- **PROBLEM**
The records that follow should be retyped word for word.

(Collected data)
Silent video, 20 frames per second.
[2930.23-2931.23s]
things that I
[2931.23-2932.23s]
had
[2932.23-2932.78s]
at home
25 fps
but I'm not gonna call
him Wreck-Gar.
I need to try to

- **RESULT BELOW**
Silent video, 20 frames per second.
[2930.23-2931.23s]
things that I
[2931.23-2932.23s]
had
[2932.23-2932.78s]
at home
25 fps
but I'm not gonna call
him Wreck-Gar.
I need to try to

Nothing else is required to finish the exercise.